▶ [What you should do] Retype, exactly as written, every line from the one containing "[8:57.99-8:58.99]" through the last line of the records below, both included; skip the pictures.

◇ ◇ ◇ ◇ ◇ ◇ ◇

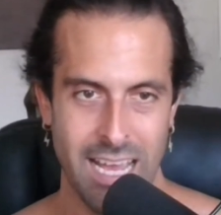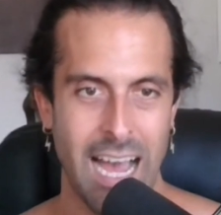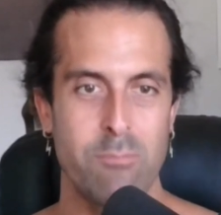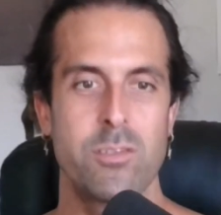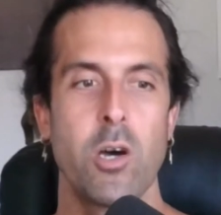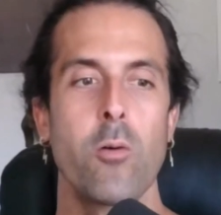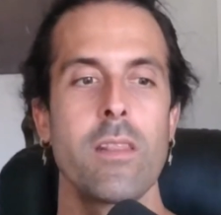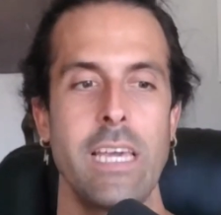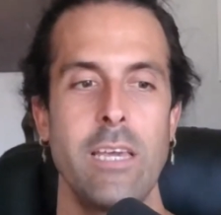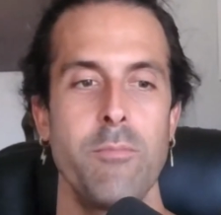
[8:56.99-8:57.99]
I'm
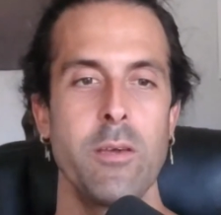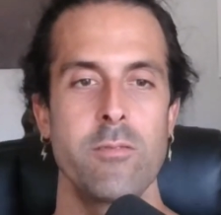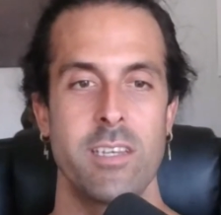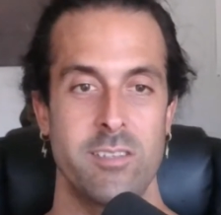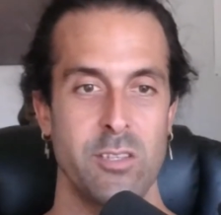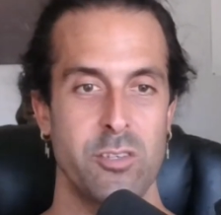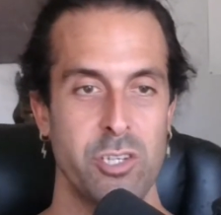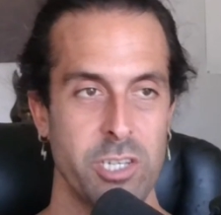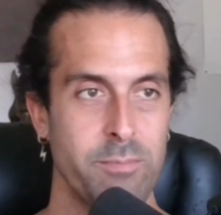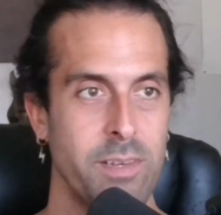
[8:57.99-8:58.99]
totally immune to
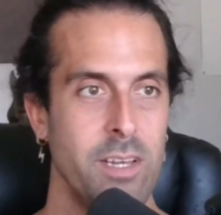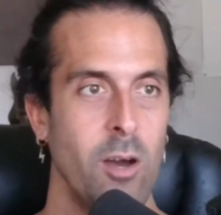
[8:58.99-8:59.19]
censorship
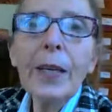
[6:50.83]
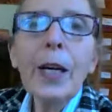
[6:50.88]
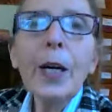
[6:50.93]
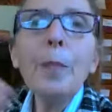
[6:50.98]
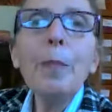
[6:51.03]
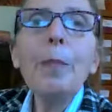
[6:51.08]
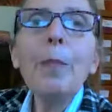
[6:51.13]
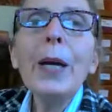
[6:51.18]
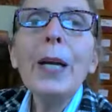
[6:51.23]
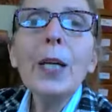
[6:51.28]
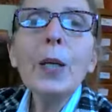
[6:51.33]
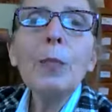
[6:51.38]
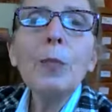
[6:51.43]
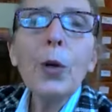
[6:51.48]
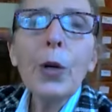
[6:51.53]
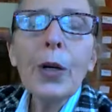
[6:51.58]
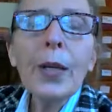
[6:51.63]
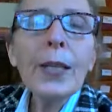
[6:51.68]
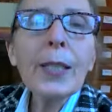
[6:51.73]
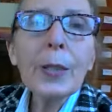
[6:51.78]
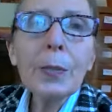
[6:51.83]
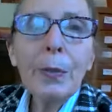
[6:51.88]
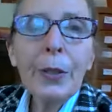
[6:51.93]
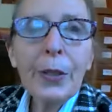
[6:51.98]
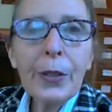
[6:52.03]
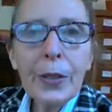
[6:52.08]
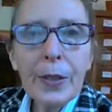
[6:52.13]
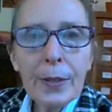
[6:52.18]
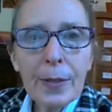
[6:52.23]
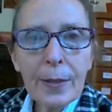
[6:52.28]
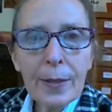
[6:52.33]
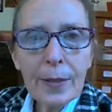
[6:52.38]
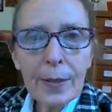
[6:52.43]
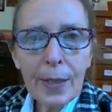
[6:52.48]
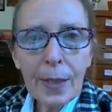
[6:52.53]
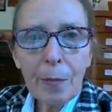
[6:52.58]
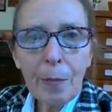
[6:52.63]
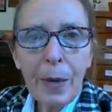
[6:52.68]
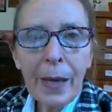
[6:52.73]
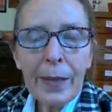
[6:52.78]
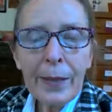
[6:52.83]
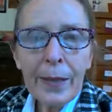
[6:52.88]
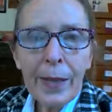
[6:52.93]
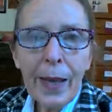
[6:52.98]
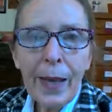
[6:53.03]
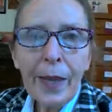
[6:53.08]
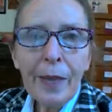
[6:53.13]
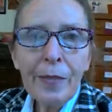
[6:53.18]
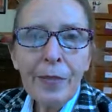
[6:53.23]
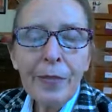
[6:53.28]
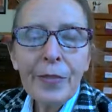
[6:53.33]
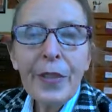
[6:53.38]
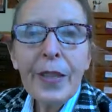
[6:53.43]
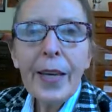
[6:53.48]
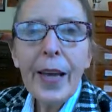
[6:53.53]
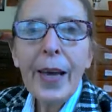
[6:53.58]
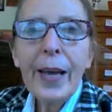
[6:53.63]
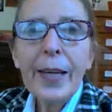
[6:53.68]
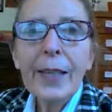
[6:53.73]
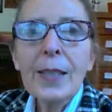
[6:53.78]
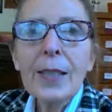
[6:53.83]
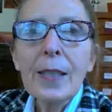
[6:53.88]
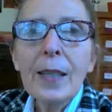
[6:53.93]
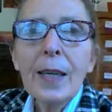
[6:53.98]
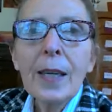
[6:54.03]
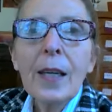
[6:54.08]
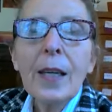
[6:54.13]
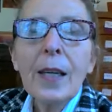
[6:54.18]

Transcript: there are many more experiences in my life that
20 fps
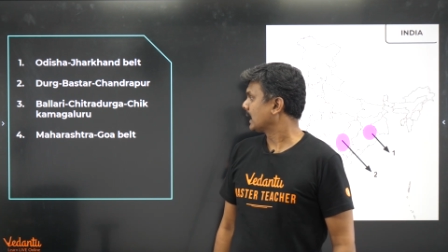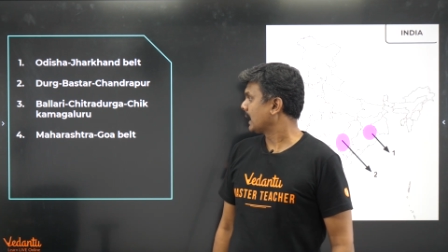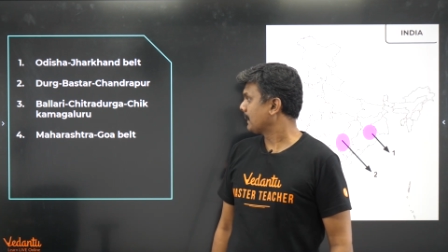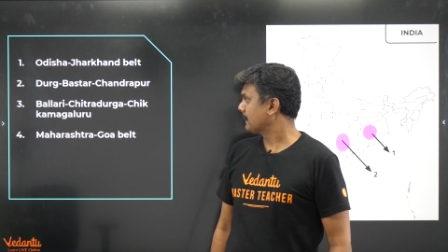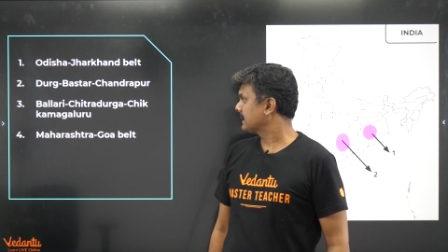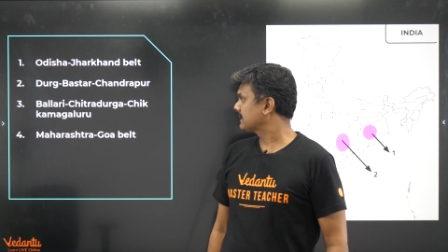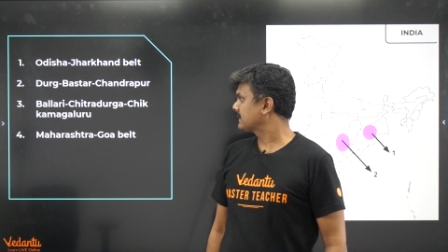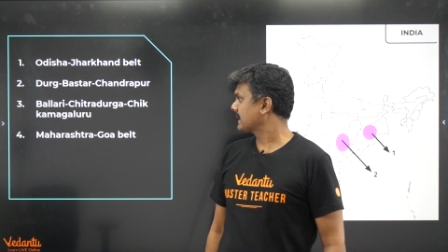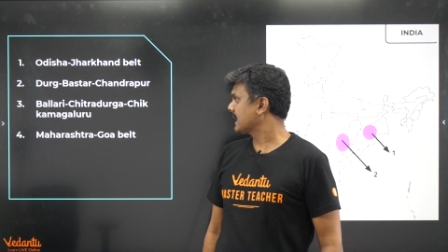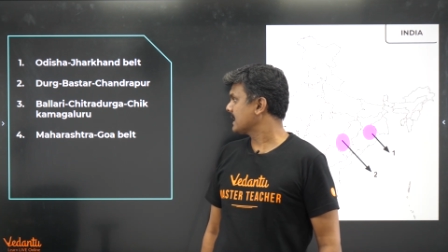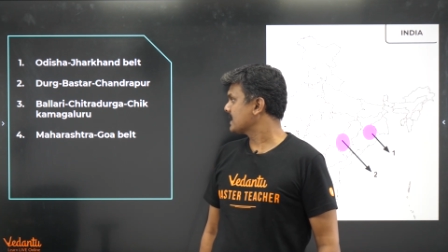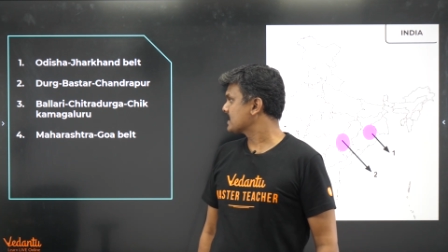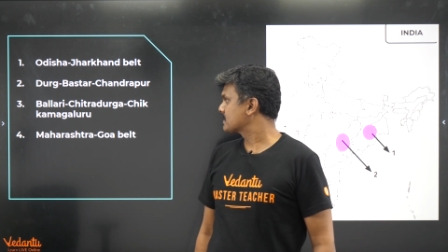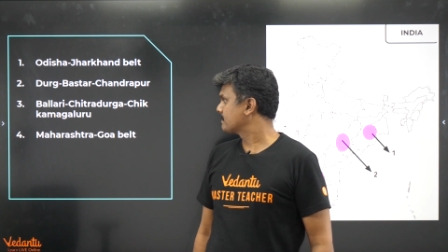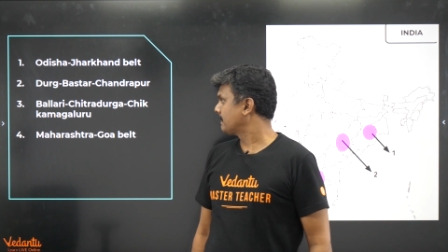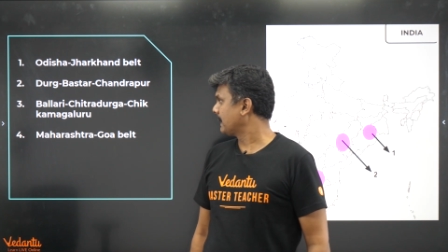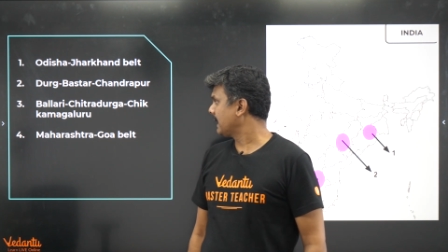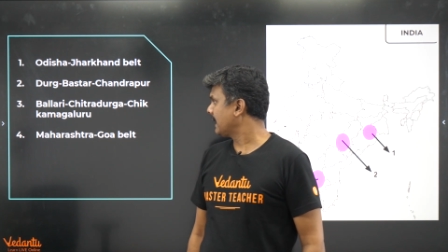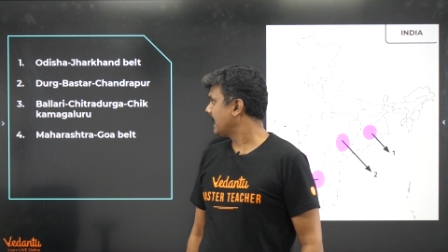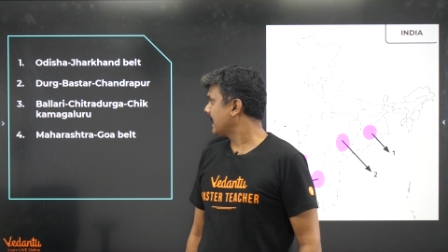number three is
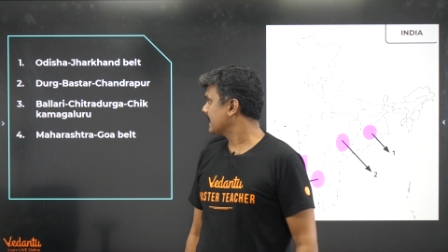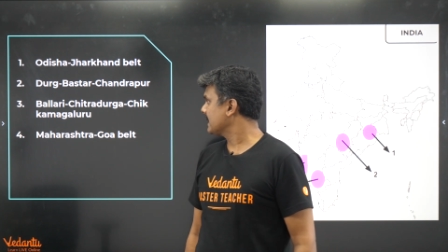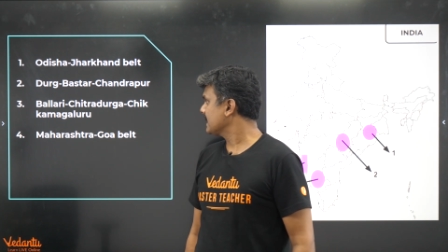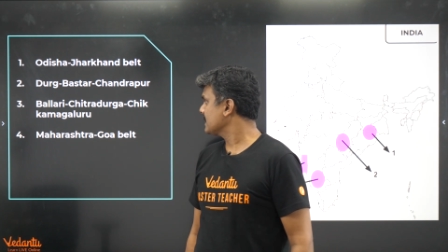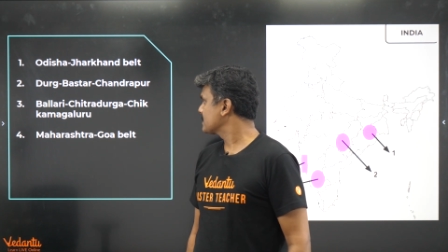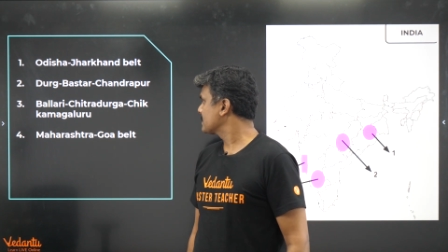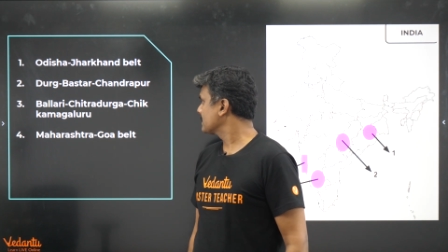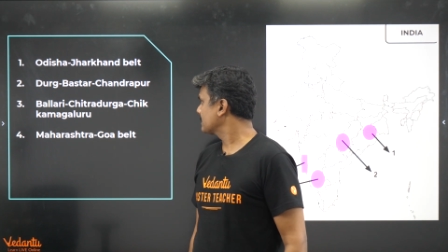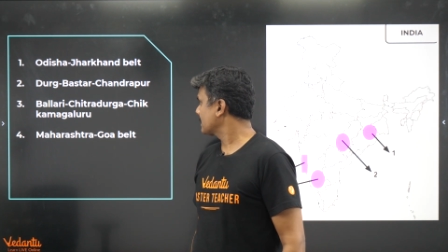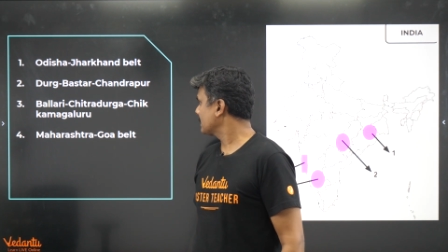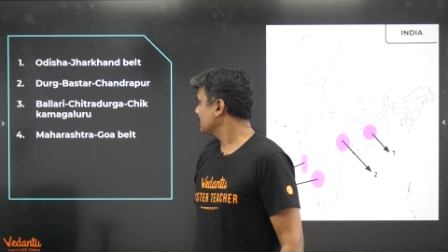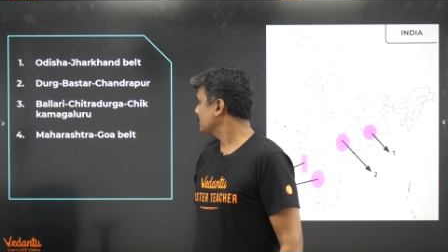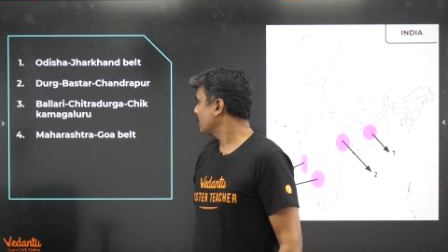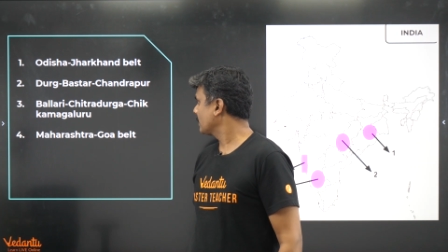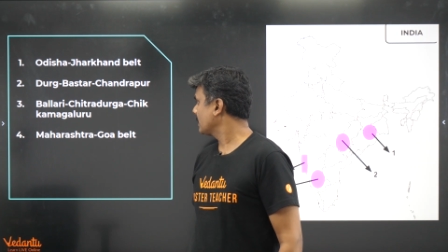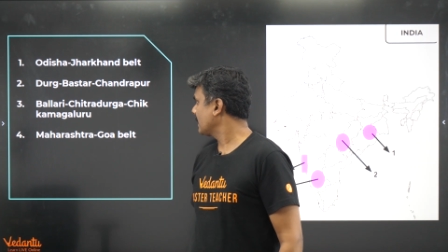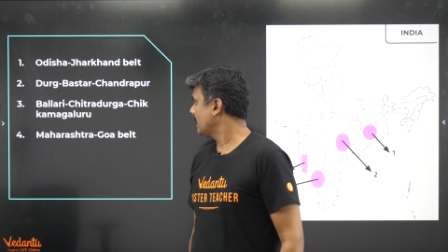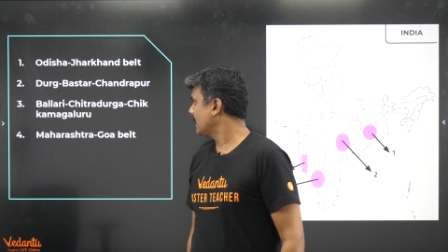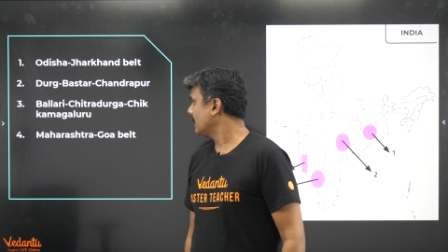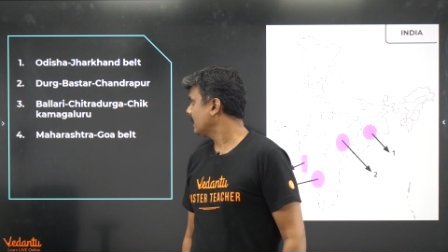Ballari,
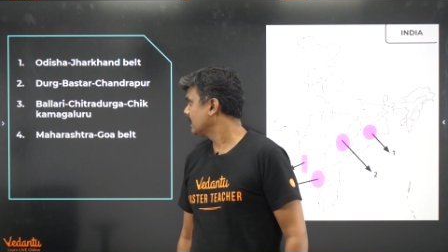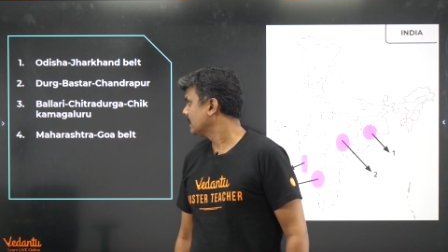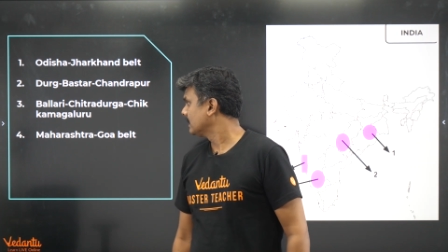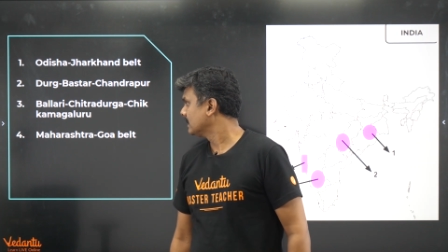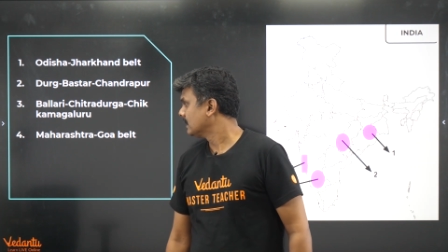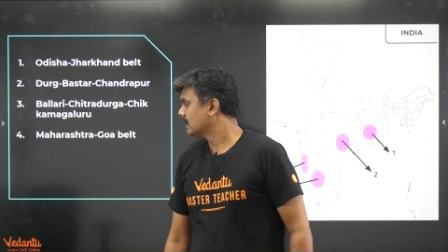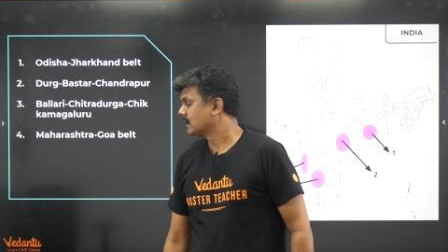Chitradurga,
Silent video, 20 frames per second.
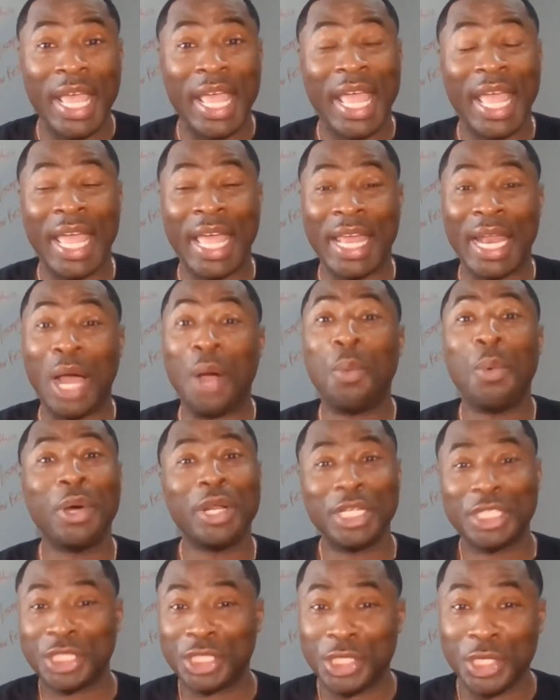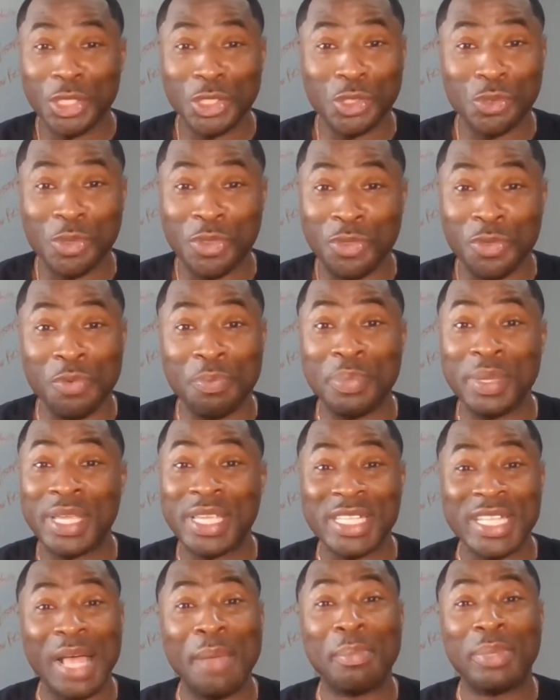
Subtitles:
And I want to share this with you because I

◇ ◇ ◇ ◇ ◇ ◇ ◇

▶ [Task result]
[8:57.99-8:58.99]
totally immune to
[8:58.99-8:59.19]
censorship
[6:50.83]
[6:50.88]
[6:50.93]
[6:50.98]
[6:51.03]
[6:51.08]
[6:51.13]
[6:51.18]
[6:51.23]
[6:51.28]
[6:51.33]
[6:51.38]
[6:51.43]
[6:51.48]
[6:51.53]
[6:51.58]
[6:51.63]
[6:51.68]
[6:51.73]
[6:51.78]
[6:51.83]
[6:51.88]
[6:51.93]
[6:51.98]
[6:52.03]
[6:52.08]
[6:52.13]
[6:52.18]
[6:52.23]
[6:52.28]
[6:52.33]
[6:52.38]
[6:52.43]
[6:52.48]
[6:52.53]
[6:52.58]
[6:52.63]
[6:52.68]
[6:52.73]
[6:52.78]
[6:52.83]
[6:52.88]
[6:52.93]
[6:52.98]
[6:53.03]
[6:53.08]
[6:53.13]
[6:53.18]
[6:53.23]
[6:53.28]
[6:53.33]
[6:53.38]
[6:53.43]
[6:53.48]
[6:53.53]
[6:53.58]
[6:53.63]
[6:53.68]
[6:53.73]
[6:53.78]
[6:53.83]
[6:53.88]
[6:53.93]
[6:53.98]
[6:54.03]
[6:54.08]
[6:54.13]
[6:54.18]

Transcript: there are many more experiences in my life that
20 fps
number three is
Ballari,
Chitradurga,
Silent video, 20 frames per second.
Subtitles:
And I want to share this with you because I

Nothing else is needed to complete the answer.